Future Finance, a start-up based in Dublin, has become quite the prize catch in the fintech world, it seems, as another €150m has been raised by the student loan specialist.
€24m of that has been converted into equity, with the remaining €125m set to support the company’s lending capital as its business, primarily in the UK, soars.
The total raised by Future Finance at this stage is €230m, with the company now employing around 50 people in Dublin, with offices in London and Munich, too.
Future Finance’s entire business model is aimed at a niche in the banking industry – there seems to be an awful lot of these niches – with students looking to borrow seemingly being cut out of the system.
“Since we started in 2014, nearly 40,000 students have sought loans from us,” explained Brian Norton, CEO of the company. The way his team open up lines of credit is through a completely data-driven programme, built from scratch in Dublin.
Future Finance essentially values every course in every college, establishing potential payback from students who come looking to borrow. So if you were studying to be an actuary, for example, the likelihood is you could borrow far more than someone studying arts.
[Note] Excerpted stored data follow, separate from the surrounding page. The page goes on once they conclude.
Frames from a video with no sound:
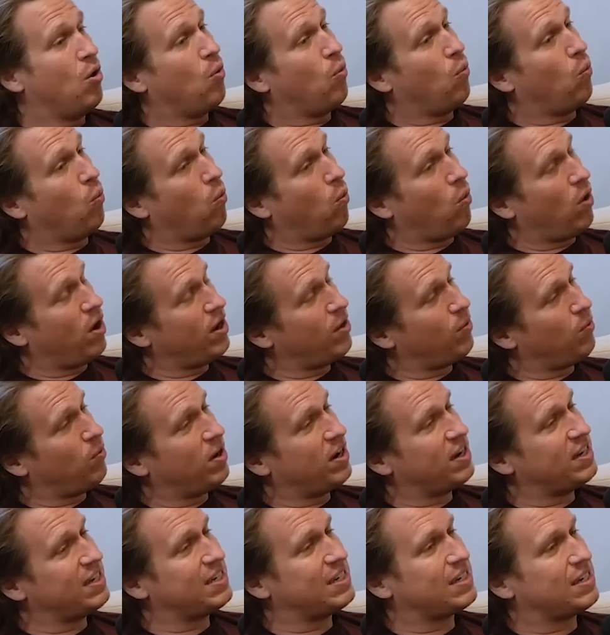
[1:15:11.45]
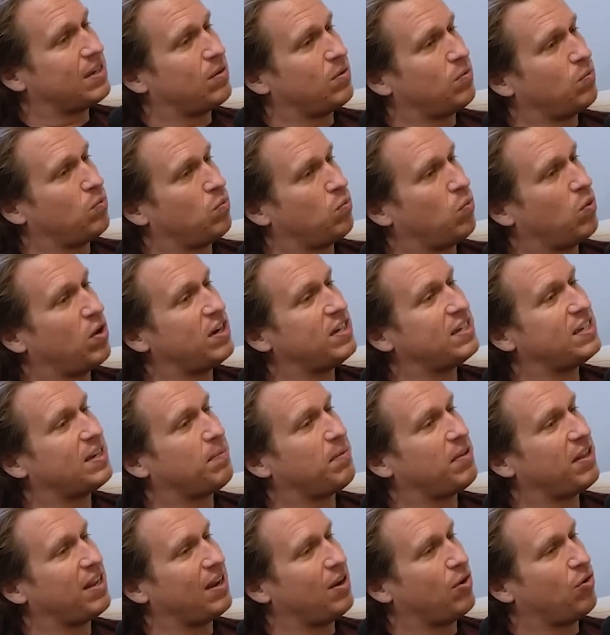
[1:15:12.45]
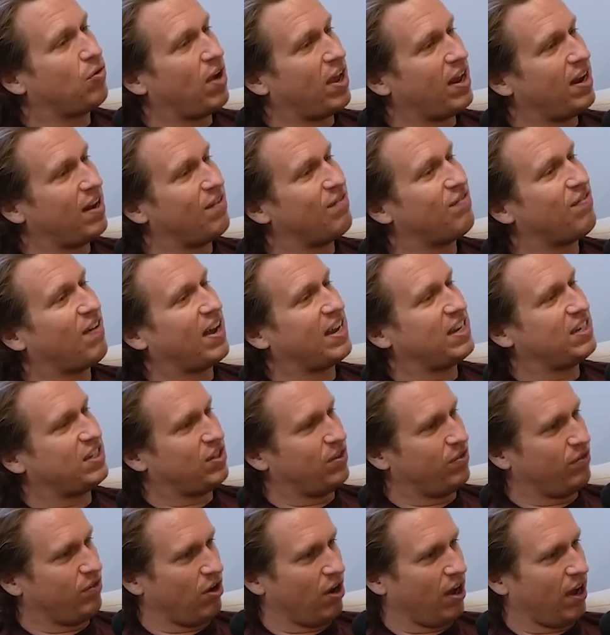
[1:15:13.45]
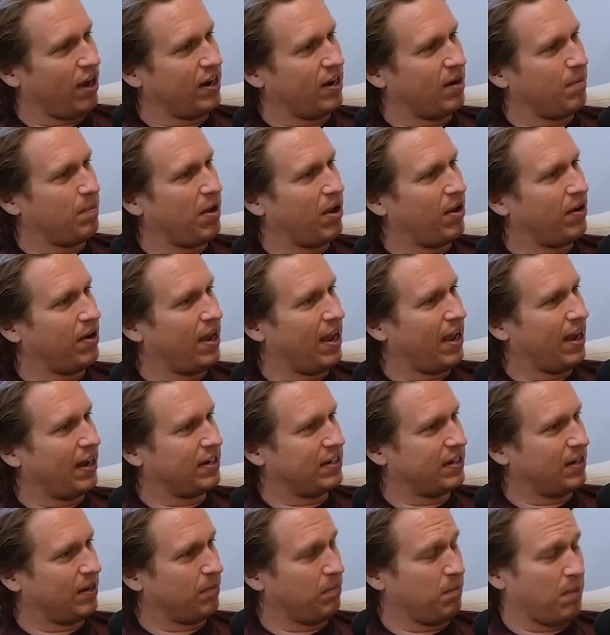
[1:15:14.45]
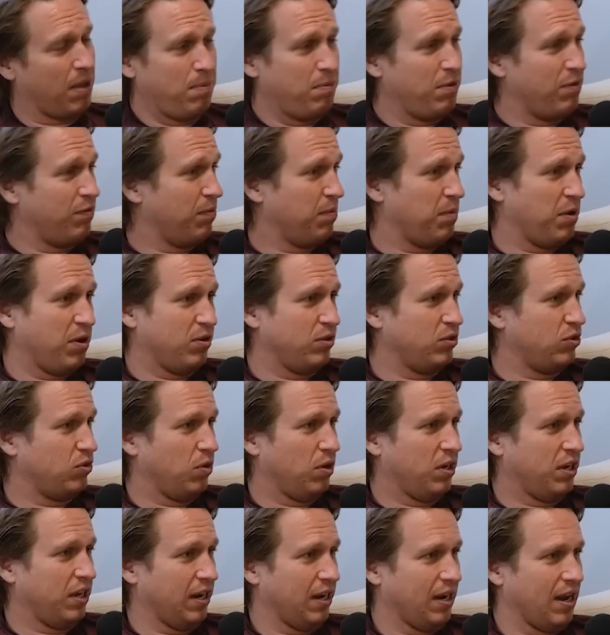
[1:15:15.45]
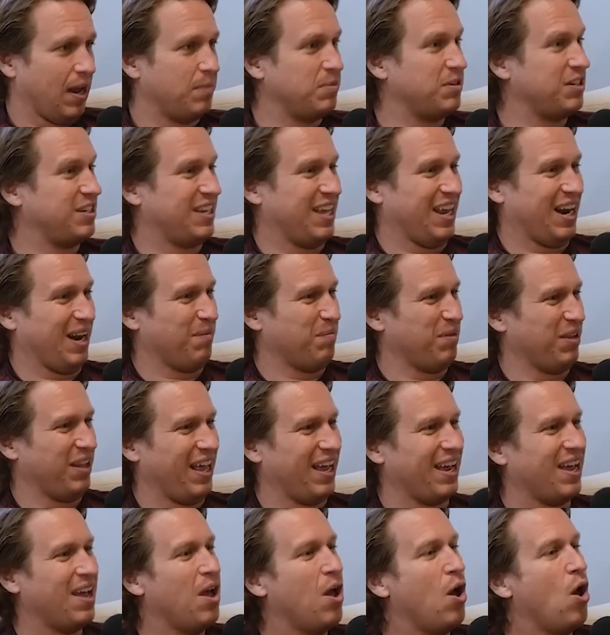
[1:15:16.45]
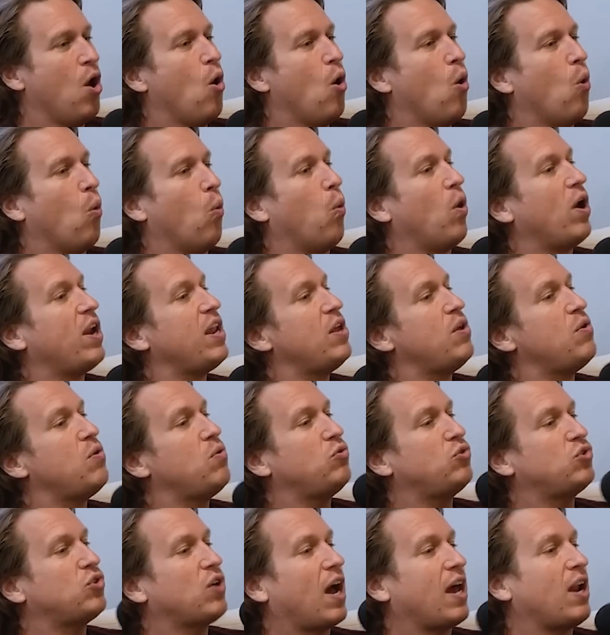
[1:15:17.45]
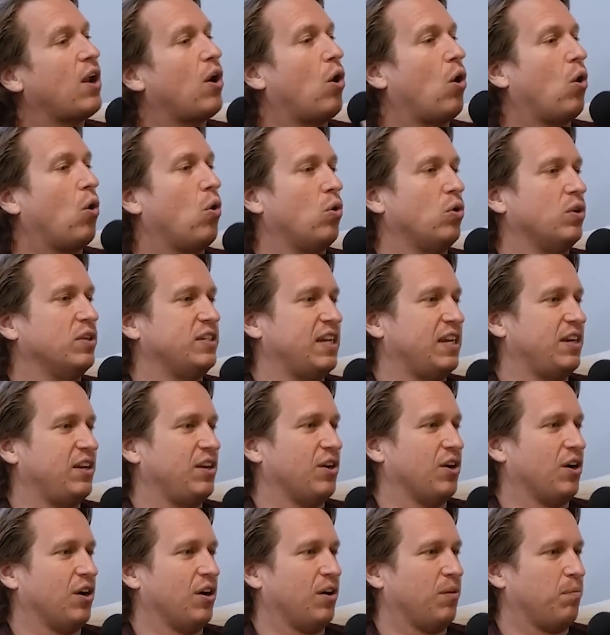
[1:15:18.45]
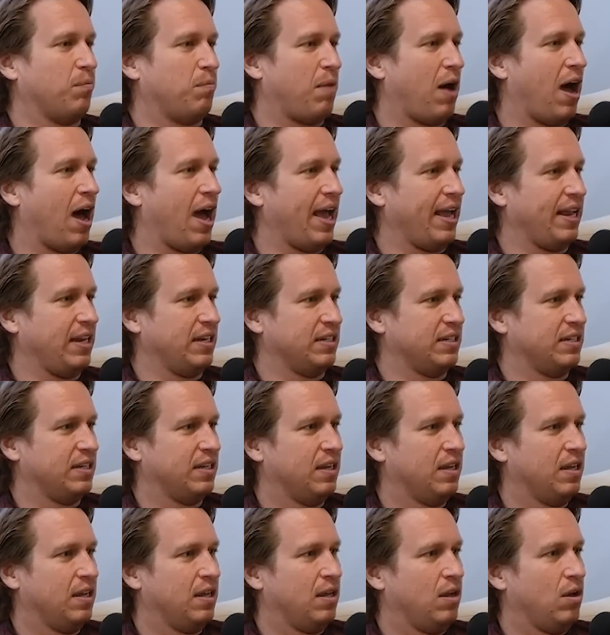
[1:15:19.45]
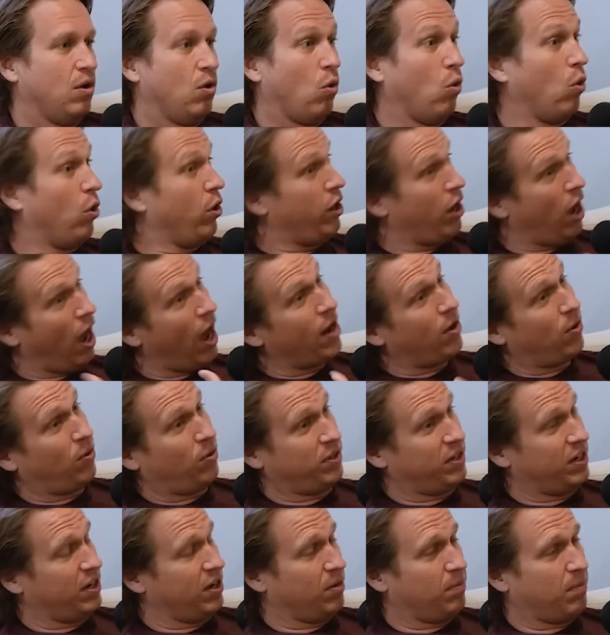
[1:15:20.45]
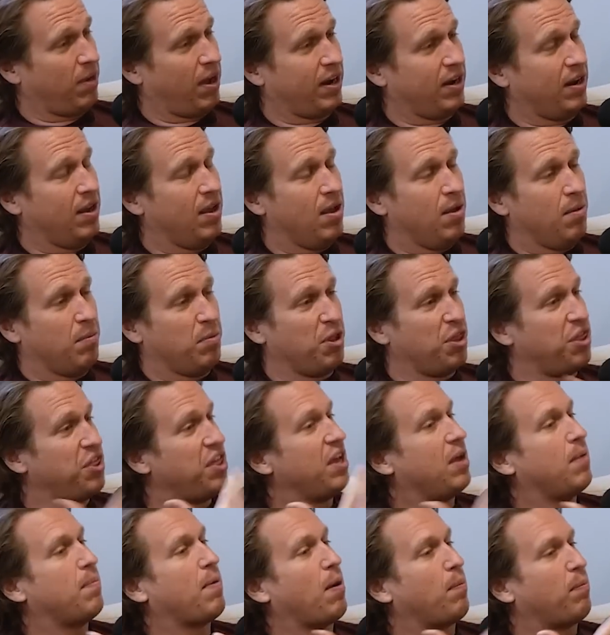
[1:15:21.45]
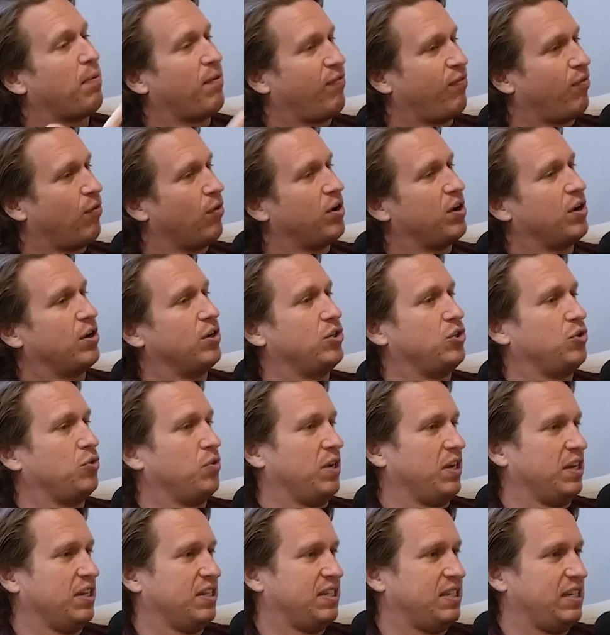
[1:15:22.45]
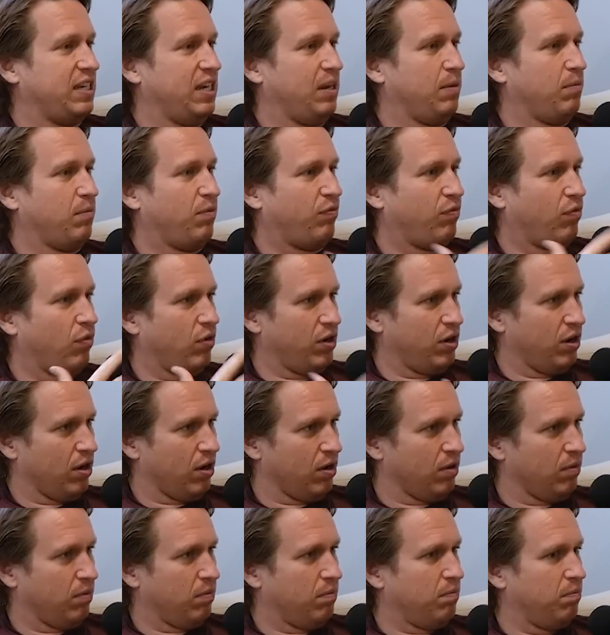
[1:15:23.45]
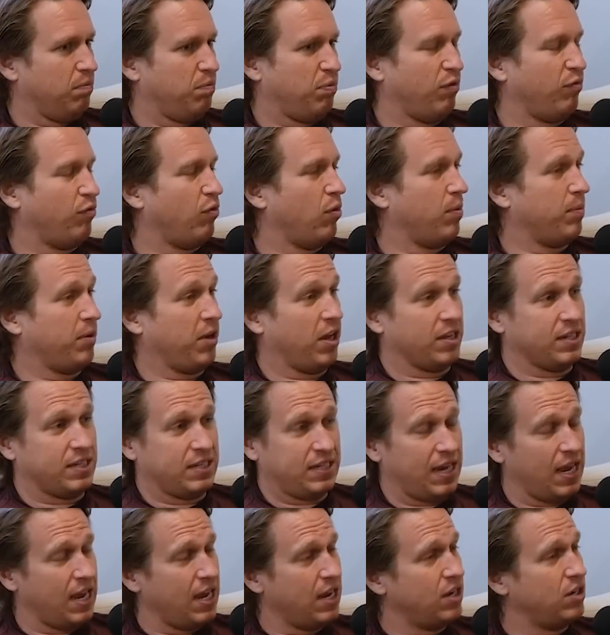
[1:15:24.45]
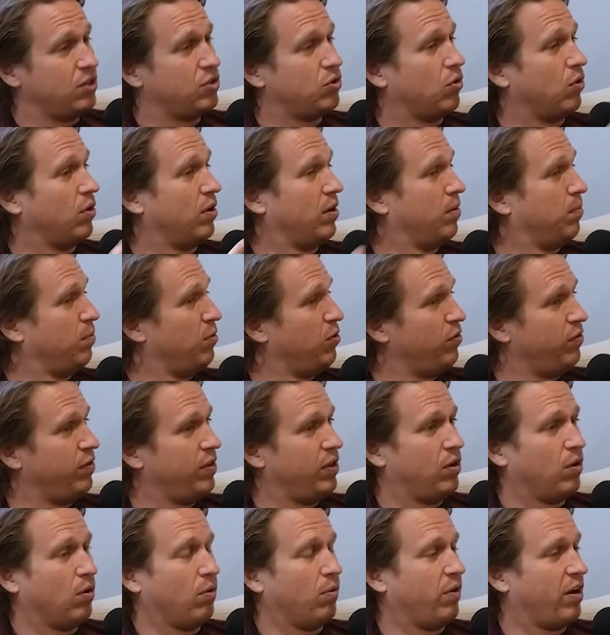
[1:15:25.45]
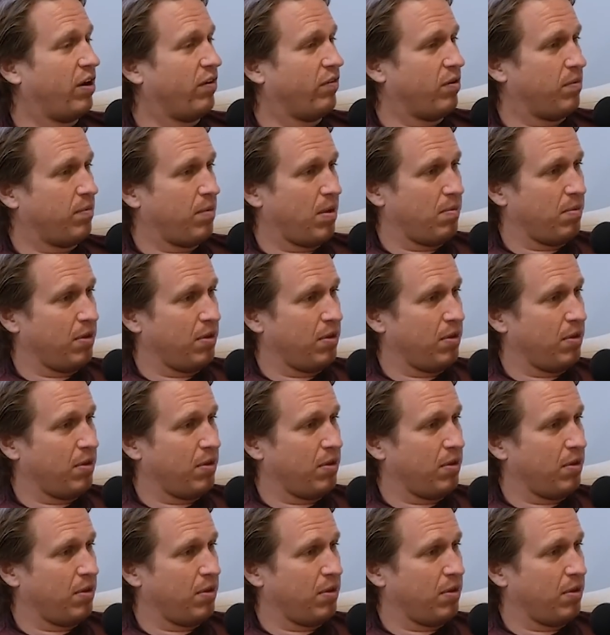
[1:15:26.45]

What is some of the great advice you've gotten about acting? Maybe from Aaron Sorkin. I'm just kidding. But like, what do you try to hold in your mind or not hold in your mind, but think about before you're doing a scene, before you're performing on stage or in a movie or whatever it may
And the system clearly works, with the company’s new investors including QED Investors, Blackstone Strategic Opportunity Fund, Colchis Capital, Invus Opportunities, KCK, DW Partners, Fenway Summer Ventures, Ridge Road Partners, 1/0 Capital and others.
“Most of our business is in the UK at the moment, but we have contacted the Central Bank in Ireland to start operations here, too,” Norton said. A German arm has just started up as well.
Of the near 40,000 applicants so far, around 3,500 have been approved in just a few minutes, with those figures showing a clear thirst for the service. That’s why it enjoys credit lines in Goldman Sachs, and why it needs such an injection of capital to keep up with demand.
“Future Finance’s use of technology and data to democratise higher education is a huge win for students and society,” said Nigel Morris of QED investors, who sees “enormous potential” for the business in future. Should Germany and Ireland follow the same path as the UK he won’t be far wrong.